Entrons chez les Hébreux, et admirons-y une riche collection d’antiquités juives. Mêmes curiosités en Etrurie; c’est une hôtellerie du temps qui vous offre les meubles, tables, lits, escabeaux, amphores, ustensiles de ces époques lointaines.

Arrêtons-nous devant ces deux maisons gallo-romaine et grecque, que l’on dit d’une fidélité de reproduction étonnante.

Voilà les maisonnettes de bois naturel de la Norvège, et celles en bois ouvragé de la Russie. Voici l’antre des Lapons et des Esquimaux, ces demeures primitives des neiges et des glaces éternelles côtoient les demeures du Soudan et de l’Arabie, où le soleil est du feu, et c’est vraiment charmant de parcourir chaque hémisphère, sans ressentir ni froid ni chaud. Les constructions chinoises et japonaises sont pleines de fantaisie et de légèreté, avec leurs toits clochetonnés et brillants, leurs cloisons de bambous, leurs fenêtres de papier multicolore.

Nous arrivons aux derniers spécimens de la barbarie existant de nos jours, les cabanes informes des tribus de l’Afrique centrale, et les tentes des Peaux-rouges. Ces tentes pointues sont soutenues à l’aide de longues perches ou branches d’arbres réunies au sommet. Au centre, une excavation dans la terre sert de cheminée; au-dessus, un trou dans la toile permet à la fumée de s’échapper tant bien que mal. Elles sont là, debout ces tentes primitives, auprès des maisons des Astèques et des Incas, suprêmes vestiges d’une étonnante civilisation détruite à jamais.

Et nous voilà devant la tour Eiffel, le contraste est grand, mais qu’importe! Il ne rend que plus saisissante la comparaison entre le passé plein d’essais et de tâtonnements, et le présent qui résume sous nos yeux, les progrès constants et les résultats admirables de la civilisation moderne.

L’histoire du travail, au Palais des Arts libéraux, semble au premier abord un dédale effrayant. Il faut prendre son temps pour examiner la plus vaste encyclopédie d’objets, grands et petits, de choses hétérogènes, de machines simples ou compliquées, longue chaîne qui se rive aux grossiers ustensiles de première nécessité, pour aboutir aux conceptions du luxe le plus raffiné.

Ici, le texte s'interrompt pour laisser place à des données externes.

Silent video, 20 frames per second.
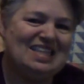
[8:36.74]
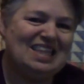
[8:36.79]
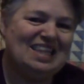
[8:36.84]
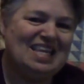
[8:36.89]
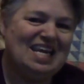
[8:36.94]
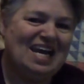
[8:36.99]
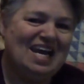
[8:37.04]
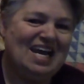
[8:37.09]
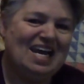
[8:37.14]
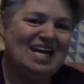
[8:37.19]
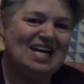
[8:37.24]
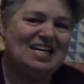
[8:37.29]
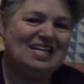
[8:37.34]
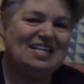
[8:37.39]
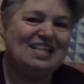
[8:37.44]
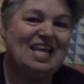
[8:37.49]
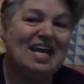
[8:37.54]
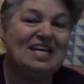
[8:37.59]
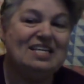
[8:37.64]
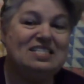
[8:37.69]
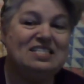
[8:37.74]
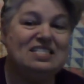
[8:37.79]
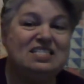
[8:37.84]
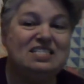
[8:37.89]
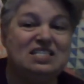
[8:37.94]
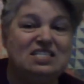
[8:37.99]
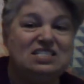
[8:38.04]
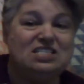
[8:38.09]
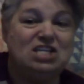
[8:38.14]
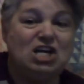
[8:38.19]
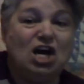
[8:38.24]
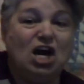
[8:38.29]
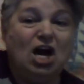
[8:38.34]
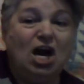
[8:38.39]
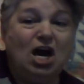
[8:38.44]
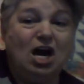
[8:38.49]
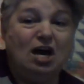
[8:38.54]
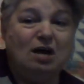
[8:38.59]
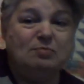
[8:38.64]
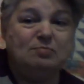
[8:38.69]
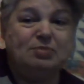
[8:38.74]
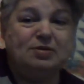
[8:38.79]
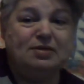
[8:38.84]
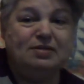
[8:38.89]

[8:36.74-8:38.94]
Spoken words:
that. That's the top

C’est une exhibition incomparable, qui attire l’œil autant qu’elle étonne l’esprit. Tous les spécialistes se trouvent donc en présence de ce qui concerne leur partie. «C’est une étude complète de ce qui fut, par la comparaison de ce qui est.»

On a groupé en suivant l’ordre chronologique, tous les produits du travail humain, depuis les temps les plus reculés jusqu’à nos jours. Des personnages de grandeur naturelle, complètent l’illusion. Ici, devant cette caverne, voilà un homme primitif, habillé de sa longue chevelure, qui travaille une pierre, un silex, dont il doit faire plus tard une arme tranchante.

Là, devant cette hutte en terre, une femme que la coquetterie n’a point encore conseillée, pétrissant la terre, s’essaie à confectionner des poteries informes.